Wednesday 27 July 2011

Freedom of Scotland, Day 9

Our final full day in Scotland, Saturday 16th, was planned so we could complete everything outside the Glasgow suburban network; we thus had a busy day of no fewer than 11 trains, with our attention focussed on the network of lines in central Scotland, through Falkirk and Stirling.

0921 Glasgow Queen Street to Falkirk Grahamston (via Cumbernauld), arr 1010
Headcode: 2J44, operated by First Scotrail using Sprinter 158782
Distance: 24 miles; walk-up price: £4.35

There are two routes from Glasgow to Falkirk: one is the Edinburgh and Glasgow Main Line via Falkirk High, and the other is the line to Falkirk Grahamston via Cumbernauld. We started Saturday with the latter, a route cobbled together out of a number of different lines, with the mileposts jumping around from 1, to 103, down to 97, then back up to 109, before falling from 26 to 24. This route, along with the shuttle to Anniesland we used on Thursday, are pretty much the only two genuine suburban routes which still operate out of Glasgow Queen Street high level.

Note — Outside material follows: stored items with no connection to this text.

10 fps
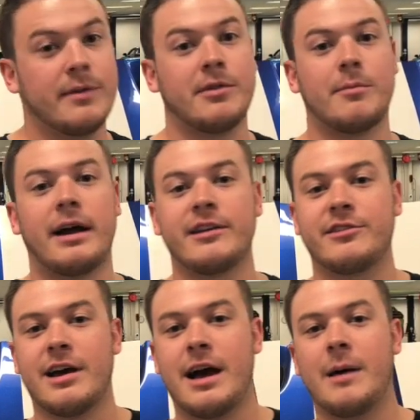Went up to the body
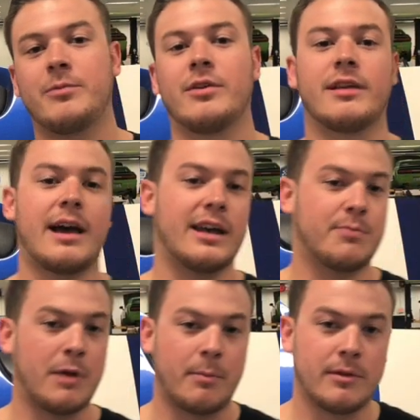shop, saw the
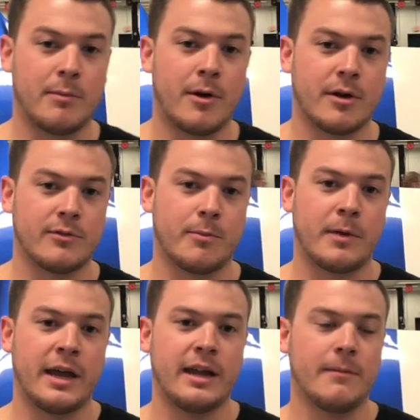guys prepping the parts
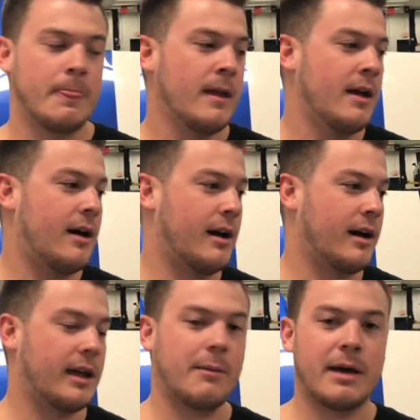for paint.
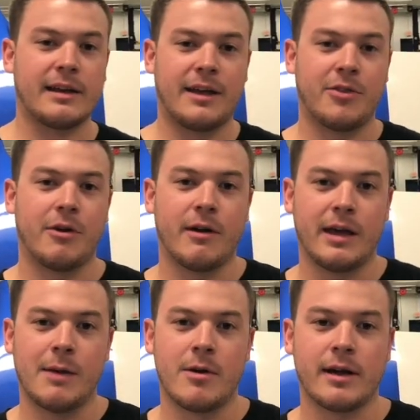I uh, came back down through
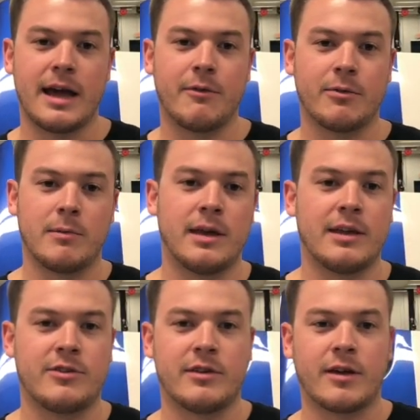OEM, hung out with
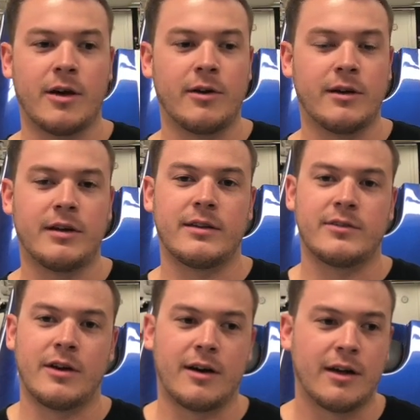Mitch to Dakota, and
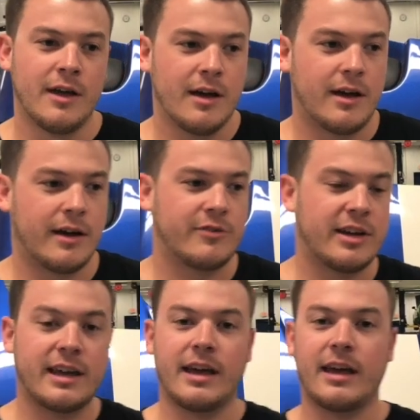saw uh,
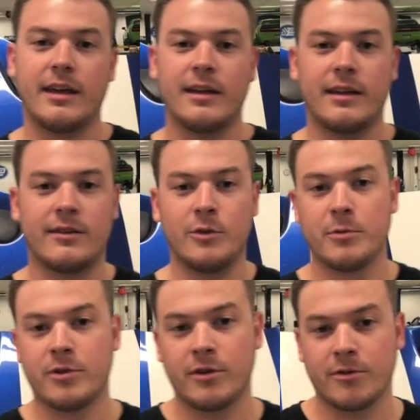JK getting the
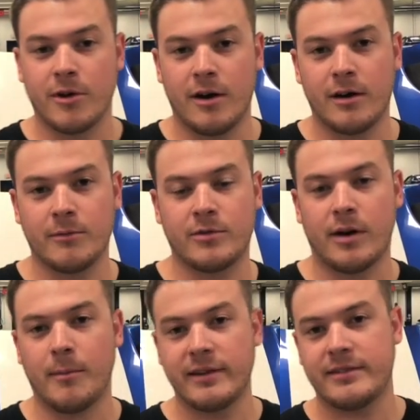supercharger on. We
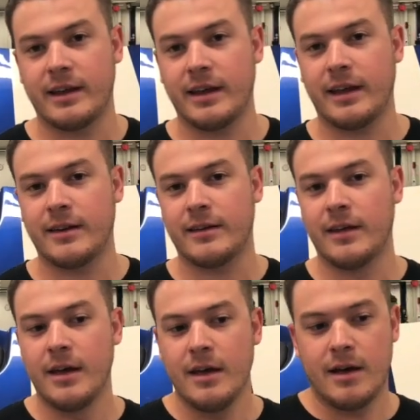saw Mustang getting
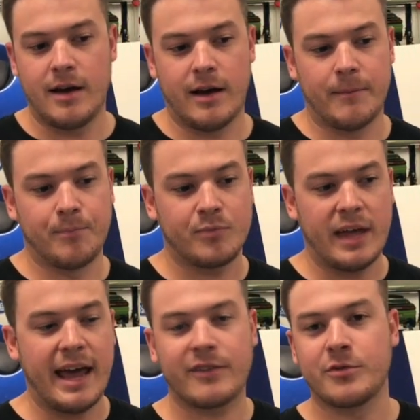um,
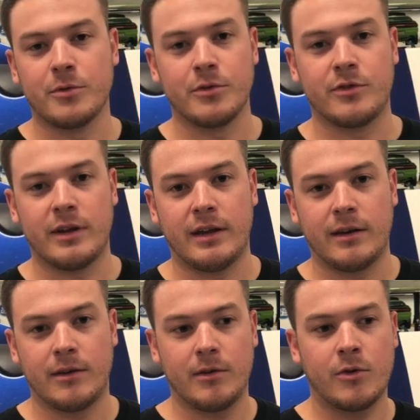axles
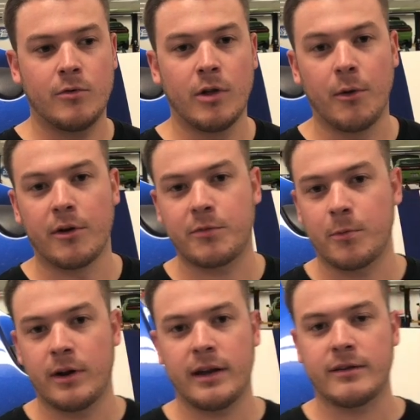and lowering
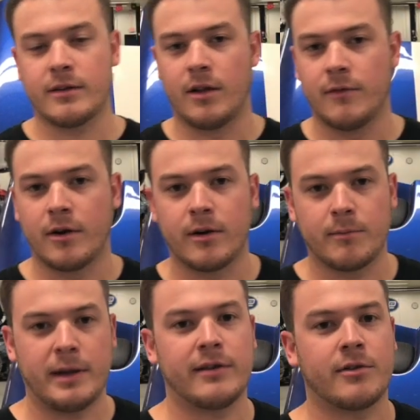springs and all of our
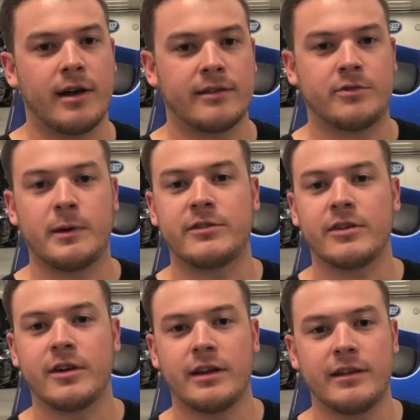Petty's Garage
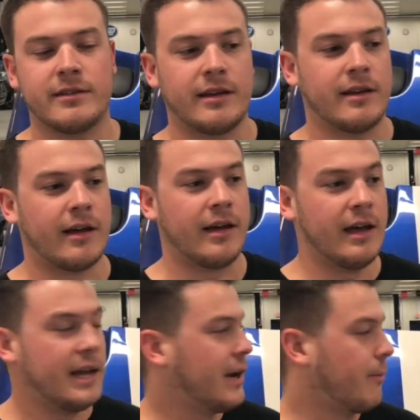suspension goodies. And uh,
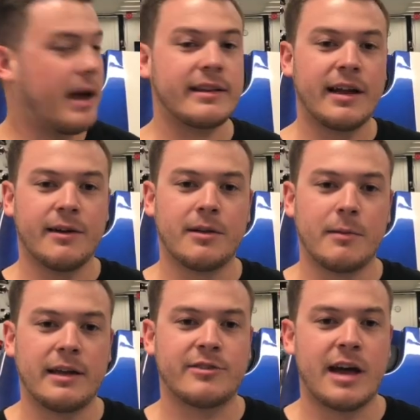now we're back down here in
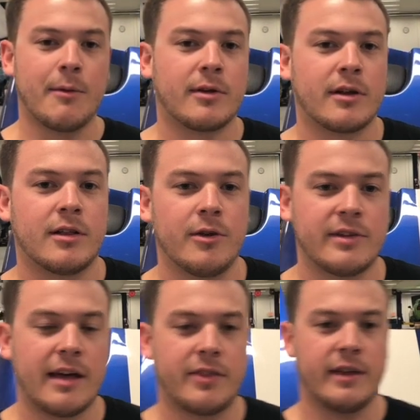the main shop. We're going to
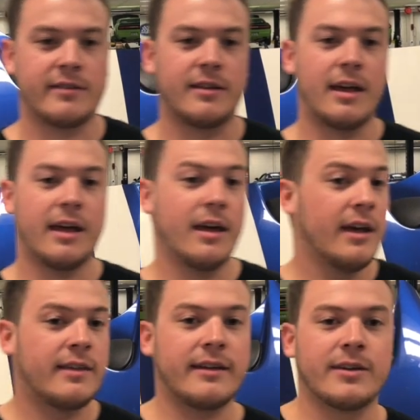close out things today.
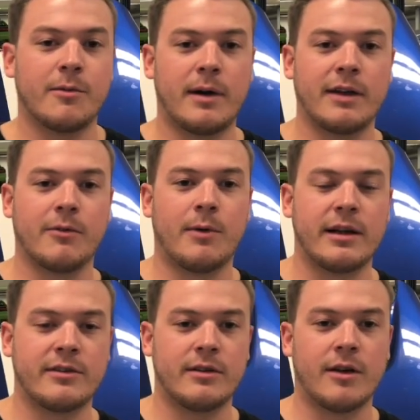Thanks everybody for
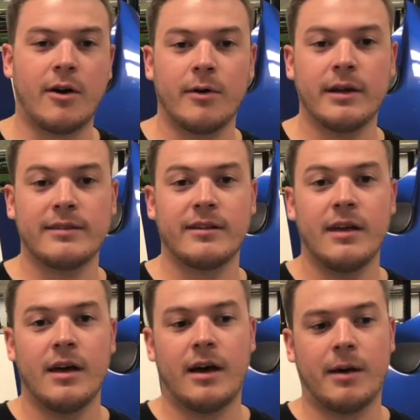watching as always.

The train was lightly used, but it was a Saturday morning, and we were heading out of Glasgow rather than into Glasgow, so that is to be expected. The line was rather scenic, though relatively slow; it functions as the main diversionary route for Edinburgh-Glasgow Queen Street trains, but otherwise sees a relatively light service.

At Falkirk, there are two stations: Falkirk High lives up to its name by being on a hill to the south of the station, and is served by trains on the Edinburgh and Glasgow Main Line every 15 minutes. The second is Falkirk Grahamston, which is rather closer to the city centre, but is served only by the half-hourly Edinburgh-Dunblane service, and by our stopping service via Cumbernauld (although it does see one train a day to and from London King's Cross, the Highland Chieftain, which runs all the way to Inverness and back).

1024 Falkirk Grahamston to Polmont, arr 1030
Headcode: 2P80, operated by First Scotrail using Sprinter 158732
Distance: 3.25 miles; walk-up price: £1.30

On arrival at Falkirk Grahamston, we hopped on a Dunblane-Edinburgh stopping service for precisely one stop, in order to get to Polmont and back onto the main line. The conductor on the service was impressed by our tickets, and how good value they were; I was impressed by the fact that she knew about the ticket, since these kinds of rover tickets are not normally well-advertised. We were pleased, therefore, to discover that Scotrail do, in fact, produce a leaflet about their rover tickets - the only other company to do so is Northern Rail.

1039 Polmont to Glasgow Queen Street, arr 1105
Headcode: 1R61, operated by First Scotrail using Turbostar 170406
Distance: 25 miles; walk-up price: £5.10

The Edinburgh and Glasgow Main Line - usually the E&G - is Scotrail's flagship service, with trains between Edinburgh Waverley and Glasgow Queen Street taking just 50 minutes, and running every 15 minutes all day on weekdays and Saturdays, with a half-hourly service in the evenings and on Sundays. The train was very well-used, with the three-car Turbostar having very few seats left by the time we got on at Polmont. What's more, the trolley service - not something we expected on a relatively short journey - was well-used as well.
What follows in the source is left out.